Woman Leal, Charlotte Mary Clarina

Community Worker
Alternative Names
  • Leal, Lottie

Written by Shurlee Swain, Australian Catholic University

Lottie Leal was born in the Clare, South Australia in 1881, the second of five daughters of teacher, John Harry and his wife Kate. After completing her secondary education at Adelaide's Advanced for Girls, she studied and later taught art until her marriage, in 1911, to stationer, John Leal. The couple were to have five children, but the employment of a resident housekeeper allowed Leal to pursue a busy public life.

During her husband's term as mayor of Thebarton, Leal set out to 'develop a community spirit' amongst the women of the suburb (Register, 21 September 1921), founding the state's first Women's Service Association, a School for Mothers Institute, baby health centre and Girl Guide company, and joining the local branch of the District Trained Nursing Association and the committee of the Minda Home.
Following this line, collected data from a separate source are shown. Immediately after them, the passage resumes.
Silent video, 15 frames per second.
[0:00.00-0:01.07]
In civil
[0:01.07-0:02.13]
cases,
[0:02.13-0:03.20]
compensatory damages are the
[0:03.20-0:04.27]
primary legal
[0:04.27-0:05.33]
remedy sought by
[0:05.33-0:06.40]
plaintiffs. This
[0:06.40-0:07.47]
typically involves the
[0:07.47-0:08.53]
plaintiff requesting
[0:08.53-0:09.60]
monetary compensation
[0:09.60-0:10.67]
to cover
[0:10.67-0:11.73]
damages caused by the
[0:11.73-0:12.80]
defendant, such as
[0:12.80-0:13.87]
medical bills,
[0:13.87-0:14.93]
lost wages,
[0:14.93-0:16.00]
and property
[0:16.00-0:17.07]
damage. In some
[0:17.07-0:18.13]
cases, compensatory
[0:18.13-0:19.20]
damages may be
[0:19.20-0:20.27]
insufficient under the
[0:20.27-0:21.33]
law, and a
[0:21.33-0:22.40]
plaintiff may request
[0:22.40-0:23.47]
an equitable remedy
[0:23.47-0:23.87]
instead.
The local networks she established played a key role in providing relief in the district, particularly during the 1930s depression (Advertiser, 11 November 1930).
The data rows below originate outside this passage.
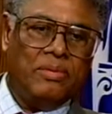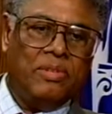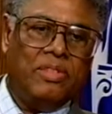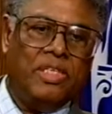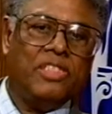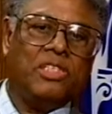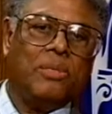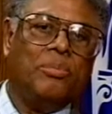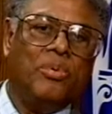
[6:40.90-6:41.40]

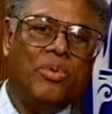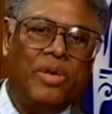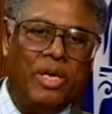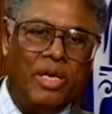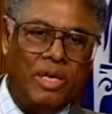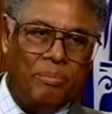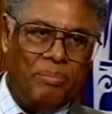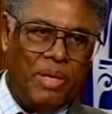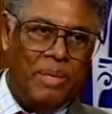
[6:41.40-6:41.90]

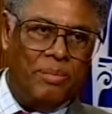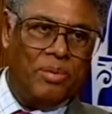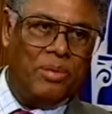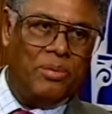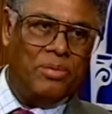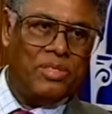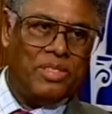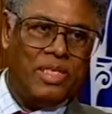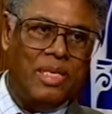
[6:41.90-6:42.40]
disappointed in people
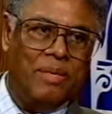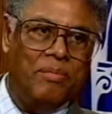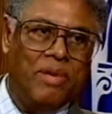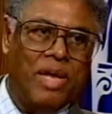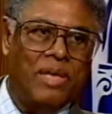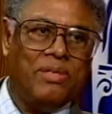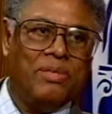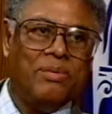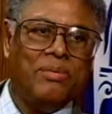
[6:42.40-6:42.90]
who seem
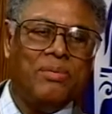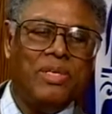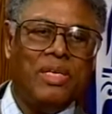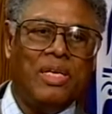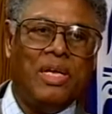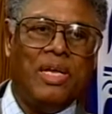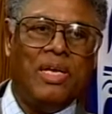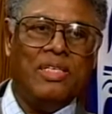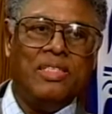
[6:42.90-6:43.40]
not to
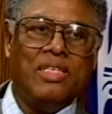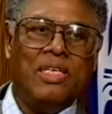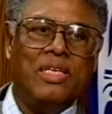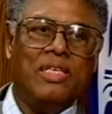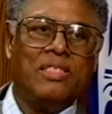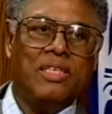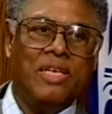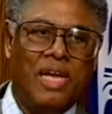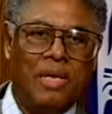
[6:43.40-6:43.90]
realize that
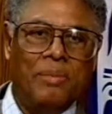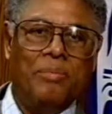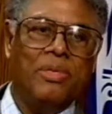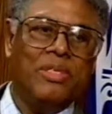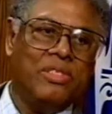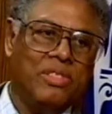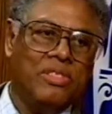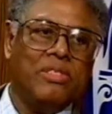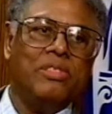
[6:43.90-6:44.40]
it's not
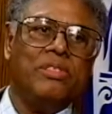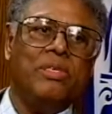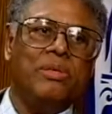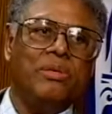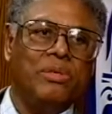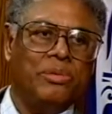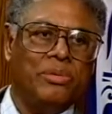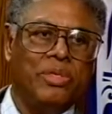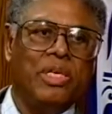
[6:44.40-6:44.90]
business as
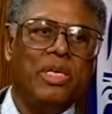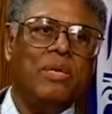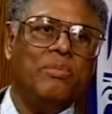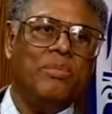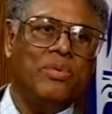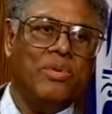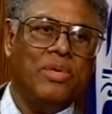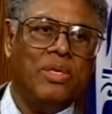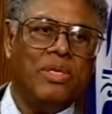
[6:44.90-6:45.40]
usual
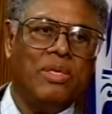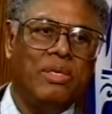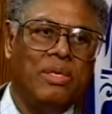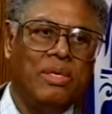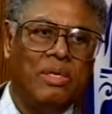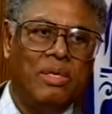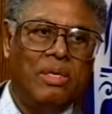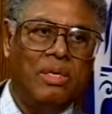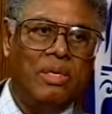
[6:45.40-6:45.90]
anymore.
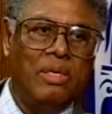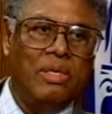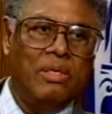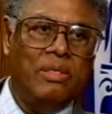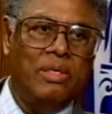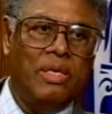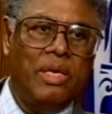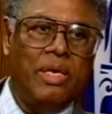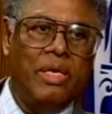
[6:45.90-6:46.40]

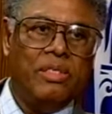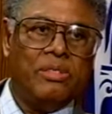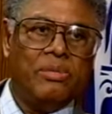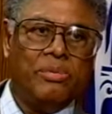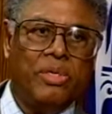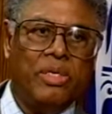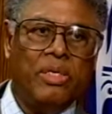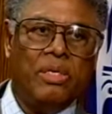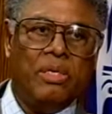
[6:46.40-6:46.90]
That it's
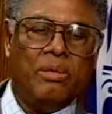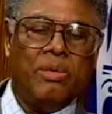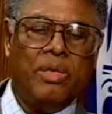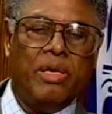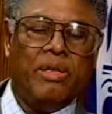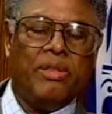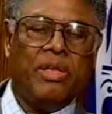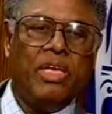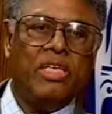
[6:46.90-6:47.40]
really,
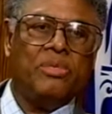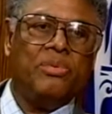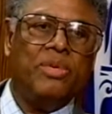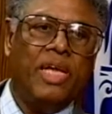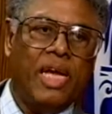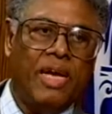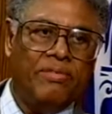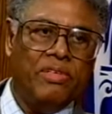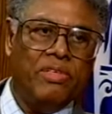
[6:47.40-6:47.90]
there are things we
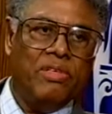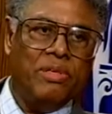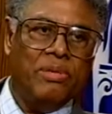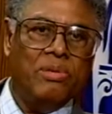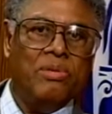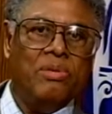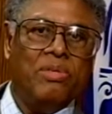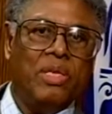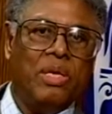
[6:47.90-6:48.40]
have to
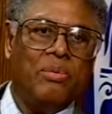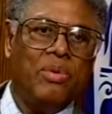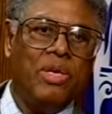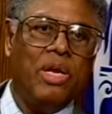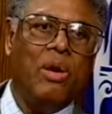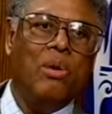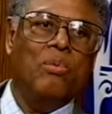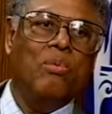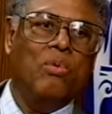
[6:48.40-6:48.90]
do that we
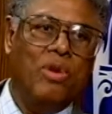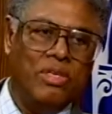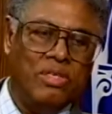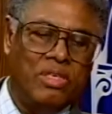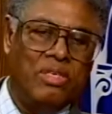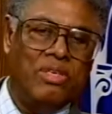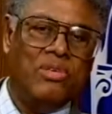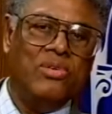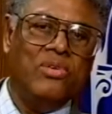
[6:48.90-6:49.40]
don't want
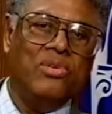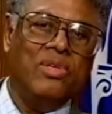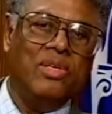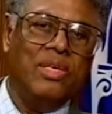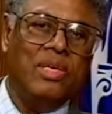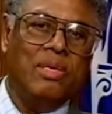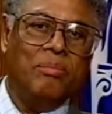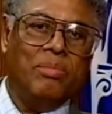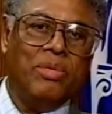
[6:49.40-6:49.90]
to do,
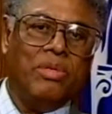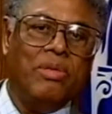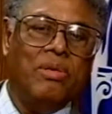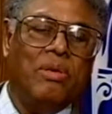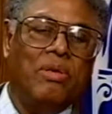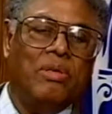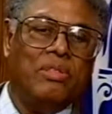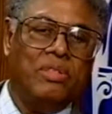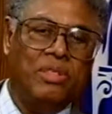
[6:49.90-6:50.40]
but the
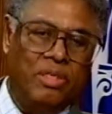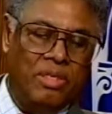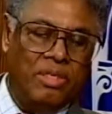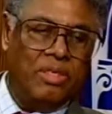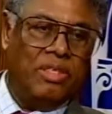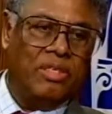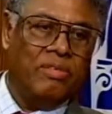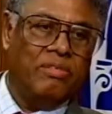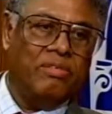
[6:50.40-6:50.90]

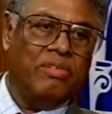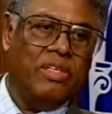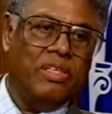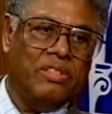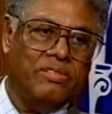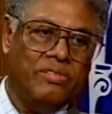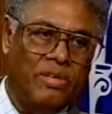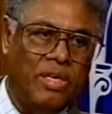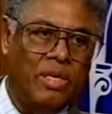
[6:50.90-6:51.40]
alternative
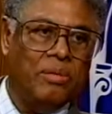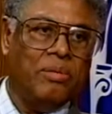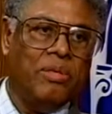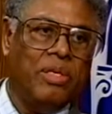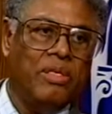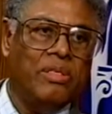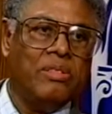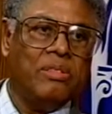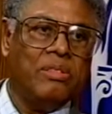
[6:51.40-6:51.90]
is far
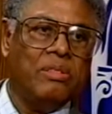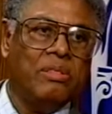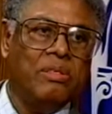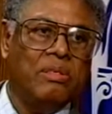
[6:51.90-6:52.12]
worse.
Leal also became the local delegate to the National Council of Women, serving terms as state president from 1929-34 and 1940-1. From 1934-5 she was one of only two women delegates on the committee appointed to plan the celebration of the state's centenary and from 1938-9 was a member of a committee enquiring into juvenile delinquency. As a committed Methodist she also supported church causes such as the Women's Home Mission League, the Resthaven Home for Lonely Women and the predecessor organisation to the Kate Cocks Home.

On her election to the NCW presidency, Leal was described as 'the most capable of leaders, with a level head and a quiet enthusiasm, and [a] pleasant manner ... admirably suited to a position requiring much tact'. Pleased to have been elected unopposed, she emphasised the need for unity, declaring that she could not 'work with people pulling different ways' (Register News-Pictorial, 9 October 1929). Women, she argued, 'should command respect not demand it', earning positions of authority through their intelligence rather than being 'thrust forward ... merely to give them equality with men' (Advertiser, 17 September 1930).

Awarded the MBE in 1936 (Advertiser, 1 January 1936), Leal died in 1961. A chapel at the Kate Cocks home was named in her honour.